What Jeremy said, and also the trace shows that you’re sending JSON to the program via STDIN - what are you sending - is it a valid JSON? In order to help you we need to know what data you’re having a difficulty with. Specifically test:
cat somenb.ipynb | tools/fastai-nbstrip
which is the mode in which it’s failing for you. But do test:
tools/fastai-nbstrip somenb.ipynb
as well.
The new script could probably use a more user-friendly assert - so having your problematic input would be a good way to improve it. Perhaps you had a failed merge, which could break the nb.
Yes, the problematic input is 001a_nn_basics.ipynb. I tried
cat somenb.ipynb | tools/fastai-nbstrip
on four other notebooks and it works correctly. I have not edited 001a_nn_basics.ipynb locally so I guess one of the last PR’s has created a JSON format problem in the file but I can’t find the bug (last commit was 2 days ago for that file)
Regarding
tools/fastai-nbstrip somenb.ipynb
I am getting
Traceback (most recent call last):
File “…/tools/fastai-nbstripout”, line 73, in
f.write(x+f.write(“\n”))
TypeError: must be str, not int
And it deletes everything I had in the input file.
Do you figure these two problems are related?
Someone committed a broken 001a_nn_basics.ipynb - it is now fixed - please git pull
- thank you for catching that, @lesscomfortable.
That someone changed the notebook in the text editor and committed it without validating that it’s valid JSON (via loading in jupyter notebook) and clearly definitely not using the nbstripout filter, or it’d have croaked. Please let’s make sure that all committers use the filter.
btw, instead of loading in the jupyter notebook, there are all kinds of CLI tools to validate JSON, e.g.: https://jsonlint.com/
jsonlint-php nb.ipynb
Do you figure these two problems are related?
Absolutely, it’s exactly the same, just one reads from STDIN another from file. So the other way should work now too.
The fact that nbstripout runs automatically when committing makes sure that we will find bugs of this type quickly.
I am still getting the same problem when running
tools/fastai-nbstrip somenb.ipynb
I get:
Traceback (most recent call last):
File “…/tools/fastai-nbstripout”, line 73, in
f.write(x+f.write(“\n”))
TypeError: must be str, not int
And my file is empty after running it. Do you have any hypothesis on what might be causing this to happen?

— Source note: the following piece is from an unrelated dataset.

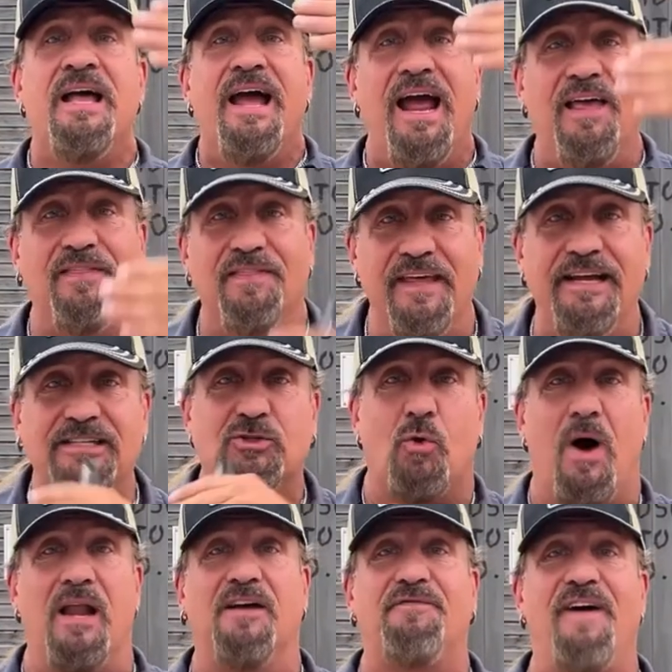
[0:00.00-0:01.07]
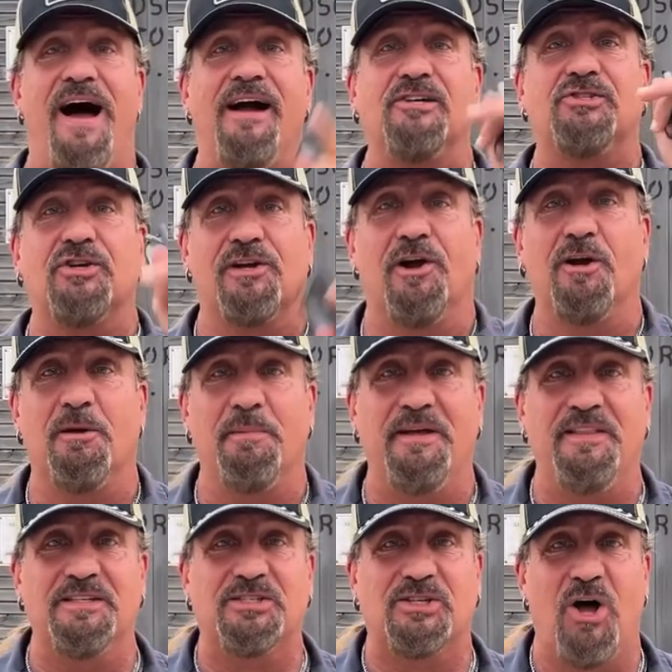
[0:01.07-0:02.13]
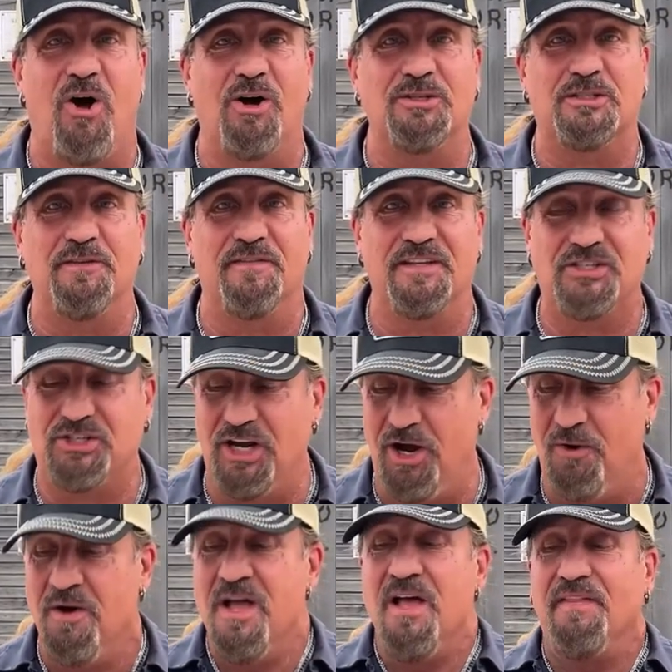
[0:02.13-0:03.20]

And these qualifiers are going to be the stars of the show.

I am still getting the same problem when running
tools/fastai-nbstrip somenb.ipynb
Yup, @jeremy broke it It’s fixed now (
git pull
)
Jeremy, wrt your attempted change: I already considered that: write(x+"\n")
would very inefficient since it’ll need to re-copy a huge chunk of data to just add “\n” to it - hence the two write calls which I measured to be negligible as compared to a single write call. Unless you know that str1+str2
is not a hard copy in the latest python. Speed is very critical in this script.
I originally used write("".join([x, "\n"]))
but it looked ugly. join is supposed to not copy.
thank you, @lesscomfortable
Works, thank you Stas!
That unfortunately is not possible out of the box due to git’s security - so each developer needs to make sure this is indeed the case every time they make a new git clone
. The instructions are here.
Many apologies @stas!
Not at all, @jeremy. All is good.
Can you please confirm that my understanding is correct - I’m new to python, so I just want to make sure we get the best speed there.
I understand, what I meant is that while we have people using nbstripout committing every day we can catch these bugs quickly before they spread too much. Having said this, it is ideal (and expected) that every contributor uses nbstripout and we don’t need to trace back.
Sorry, I broke it. - I will use nbstripout in the future.
Best regards
Michael